§ **PROBLEM DETAILS**: Without the pictures, copy all the entries below exactly.

Dataset items
——————————
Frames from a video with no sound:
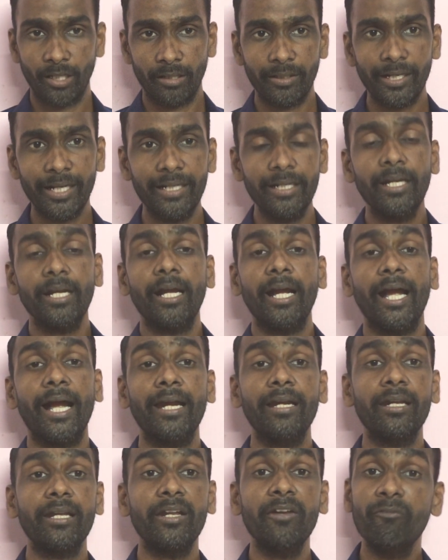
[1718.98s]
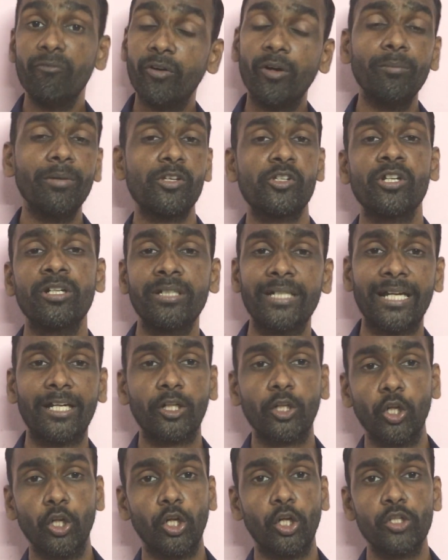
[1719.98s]
Right? And information
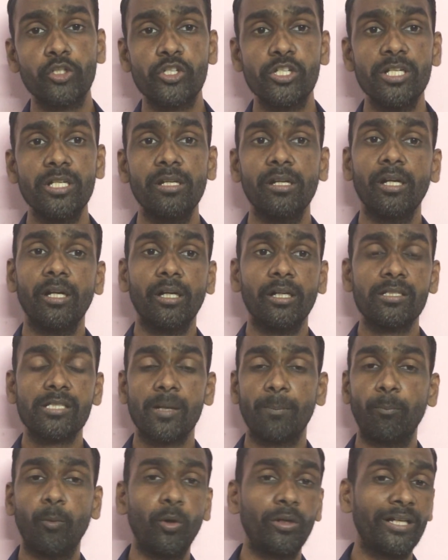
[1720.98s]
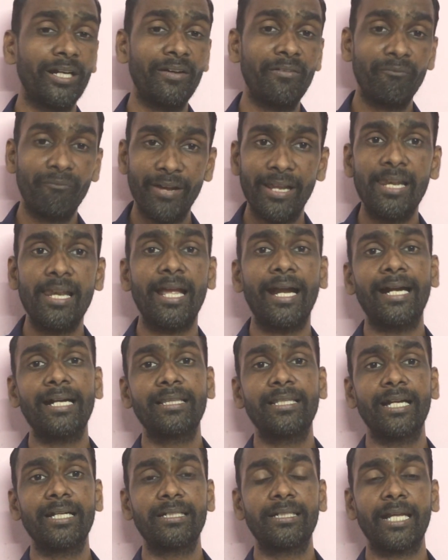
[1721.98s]
technology supported well
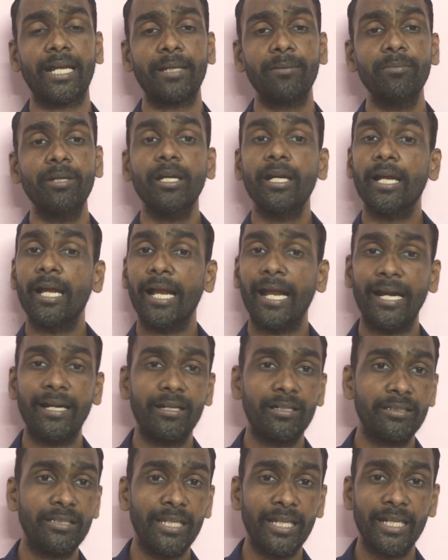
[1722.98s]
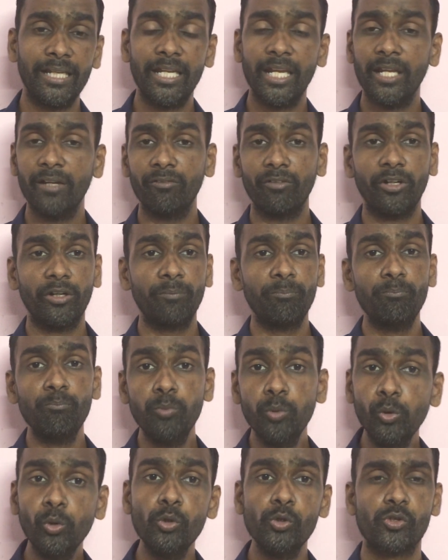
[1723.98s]
at that time, and they gave a
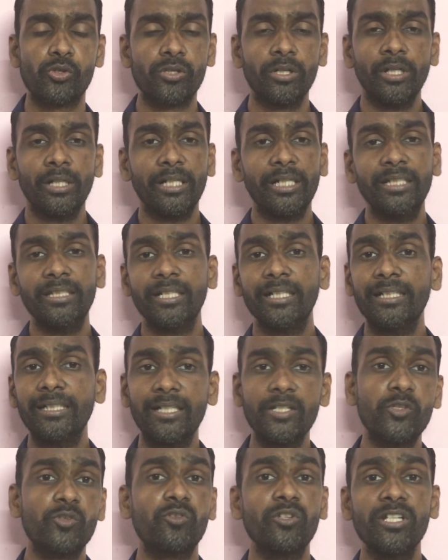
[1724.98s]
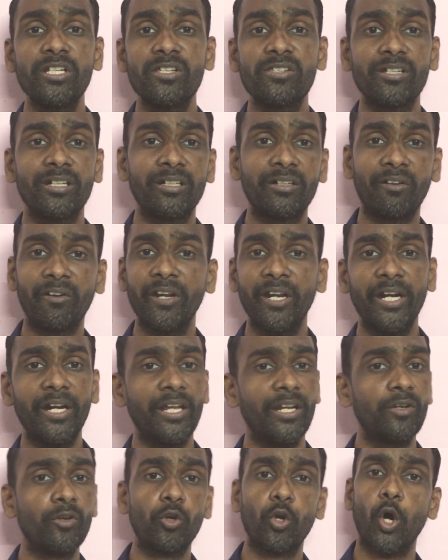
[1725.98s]
boost in the industries and trade
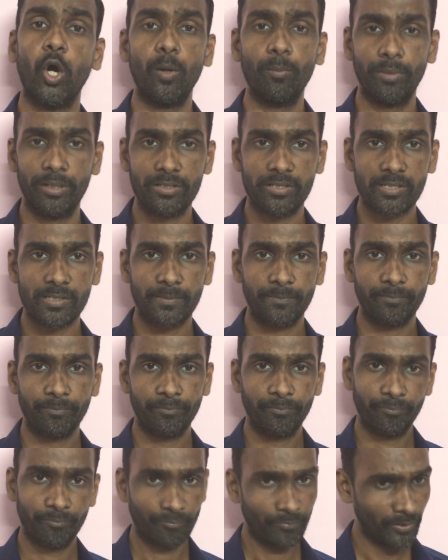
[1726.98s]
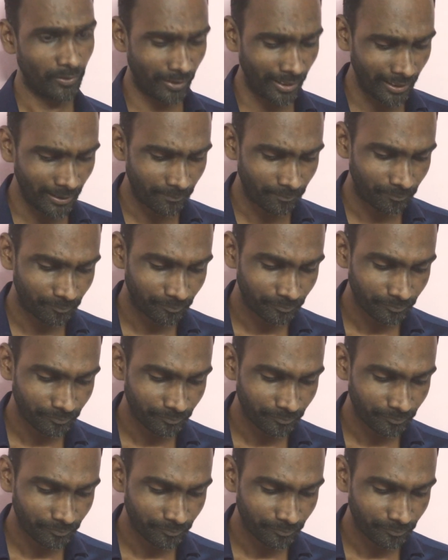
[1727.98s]
and commerce. Right?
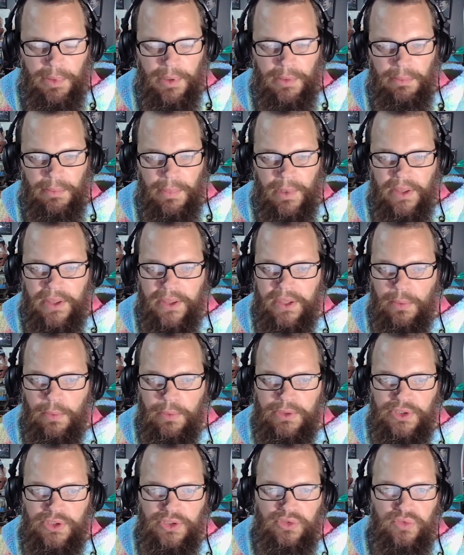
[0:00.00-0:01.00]
But the
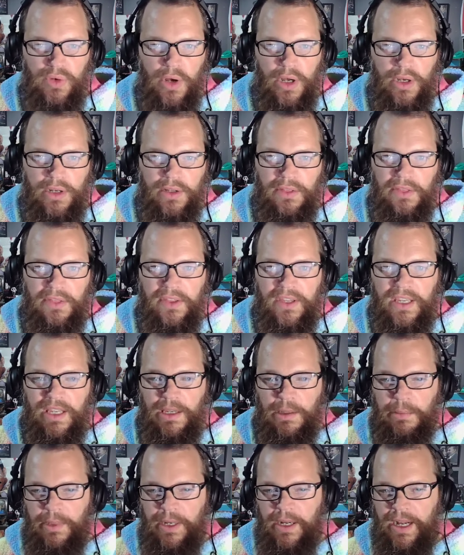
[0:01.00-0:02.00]
strong
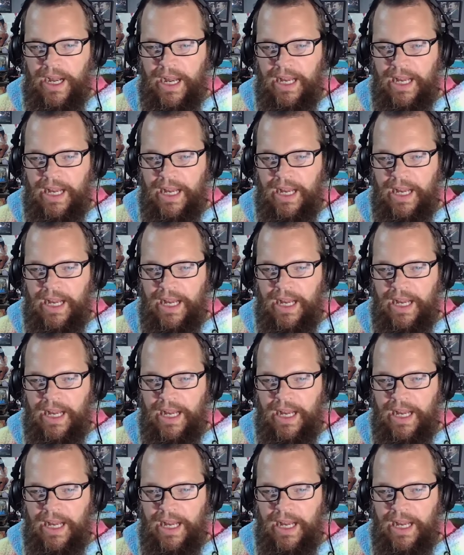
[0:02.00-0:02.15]
theme,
——————————
§ **COMPLETED TASK**:
Frames from a video with no sound:
[1718.98s]
[1719.98s]
Right? And information
[1720.98s]
[1721.98s]
technology supported well
[1722.98s]
[1723.98s]
at that time, and they gave a
[1724.98s]
[1725.98s]
boost in the industries and trade
[1726.98s]
[1727.98s]
and commerce. Right?
[0:00.00-0:01.00]
But the
[0:01.00-0:02.00]
strong
[0:02.00-0:02.15]
theme,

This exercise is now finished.